Not every women will tear giving birth, but it is more likely if it’s your first labour (about one-third of first time mums). About 10% tear delivering their second and subsequent babies.
Tears can be relatively minor and not need any treatment (1st degree), or they can be slightly more extensive and perhaps need a few stitches (2nd degree). The most serious can go through to your back passage (3rd and 4th degree), and will need careful surgical repair in theatre. This is quite rare, though.
An episiotomy is a small cut in the back wall of your vagina and into your perineum (the area between your vagina and your back passage) which is made by the midwife or doctor using a special type of scissors. It’s usually done for one of two reasons, either to enlarge the opening of your vagina to help your baby to be born more easily, or to prevent your perineum from tearing seriously.
If you have an episiotomy, it’ll need to be stitched, and your perineum is likely to be sore for several days.

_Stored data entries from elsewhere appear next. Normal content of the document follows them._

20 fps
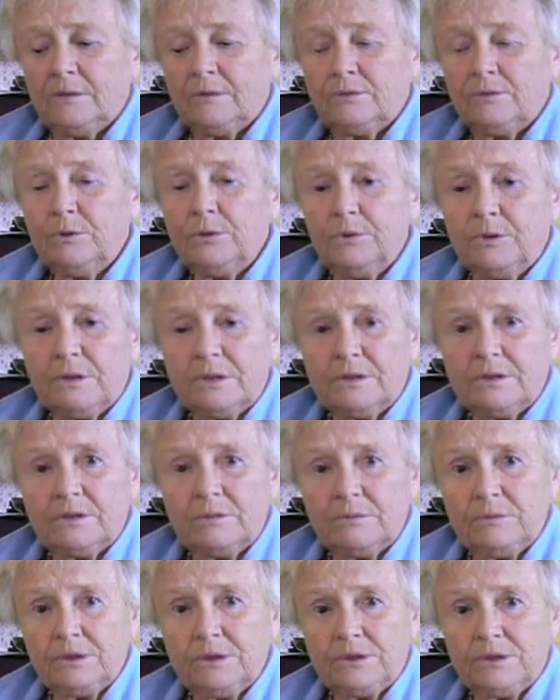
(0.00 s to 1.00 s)
rules,
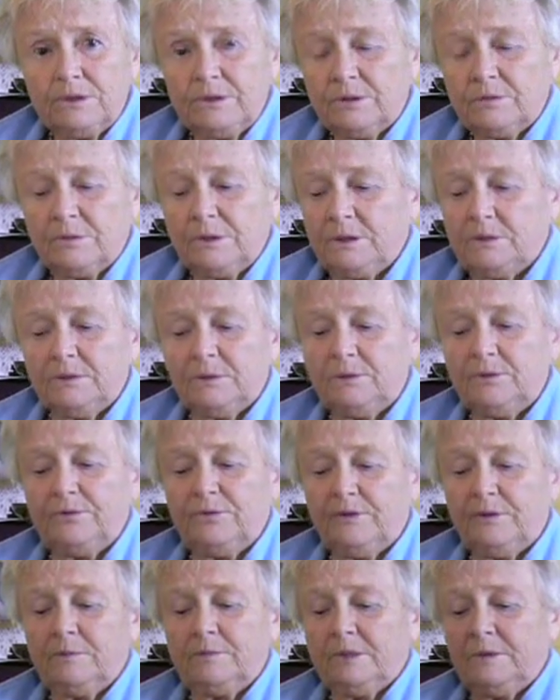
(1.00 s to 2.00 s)
which is we don't do
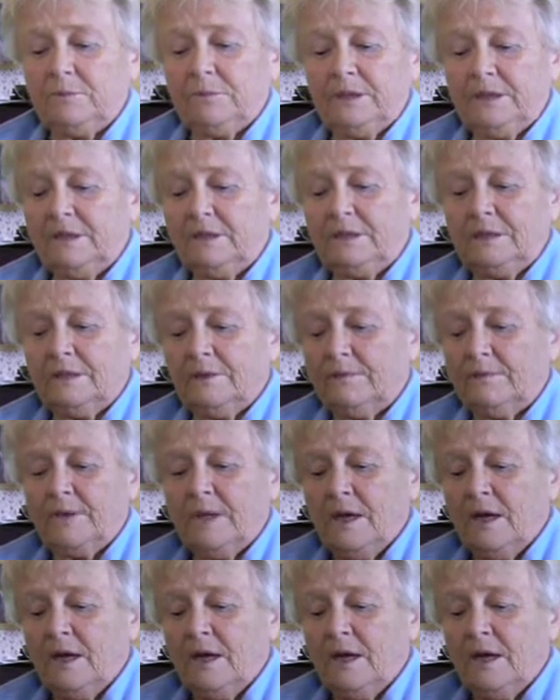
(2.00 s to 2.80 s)
family planning.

Some women find that it takes a lot longer than that for their perineum to heal.
Having an episiotomy doesn’t affect all women in the same way. While most women would probably prefer to avoid one, not all of those who have one are troubled by it. Some women, though, find that it changes the way they feel about themselves, while others are worried about the effect it might have on their sex life. A few are very traumatised by it.
The chances of having an episiotomy during birth is much less than it was a few years ago because numerous studies have concluded that episiotomies should not be done without good medical reason so your midwife or doctor will only suggest an episiotomy if she feels that it’s entirely necessary. She’ll ask for your permission before she does one, and will give you a local anaesthetic before carrying it out.
Helping the baby out
These are some of the reasons an episiotomy might be suggested to help your baby be born more easily:
- There are signs that your baby is compromised and needs to be born quickly
- Your baby’s shoulder is stuck (shoulder dystocia)
- The opening of your vagina won’t stretch enough to allow your baby to be born
- Forceps or ventouse are being used to help your baby to be born
Episiotomy vs. a tear
Your midwife may suggest an episiotomy if she thinks you’re at risk of a serious tear, in order to prevent this from happening. This is, of course, a judgement call on her part. Because the risk of a serious tear is small, women who strongly wish to avoid an episiotomy may choose to take the risk.
Occasionally, an episiotomy can extend into a more serious tear.
An episiotomy may be easier to stitch than a tear, but a tear may heal more easily and research shows that tears are less painful for women than episiotomies.
Caring for your perineum after an episiotomy or tear
- It is important to practise your pelvic floor exercises – even if the area is numb, this will help the blood flow and aid healing
- Keep your perineum clean and dry by having regular baths or showers, using a bidet, or bottle of water to squirt on the area and regularly changing pads
- Homeopathic remedies like arnica are good for bruising – check with your local homeopath or natural health shop
- Ice packs can offer comfort because they will help reduce swelling. Make sure you cover the pack and only use it for 5 minutes at a time because the intense cold can hinder blood flow after a time.
- Sit on a ‘V’ pillow which helps relieves pressure in this area and will help you to sit more comfortably!
- Avoid constipation by keeping your fibre intake up and drinking plenty of water. Eating a balanced diet can also aid healing
- Many women worry their stitches will burst when they have a poo. This will not happen. Try holding a sanitary towel or a pad of toilet paper firmly over your wound while you have a poo if you are worried.
Your midwife will check any stitches to ensure the area is healing. Usually stitches dissolve on their own – this can take 2 -12 weeks depending on the make of stitching used. If they are causing problems (for example feeling very tight) the midwife may remove them if it appears to have healed well.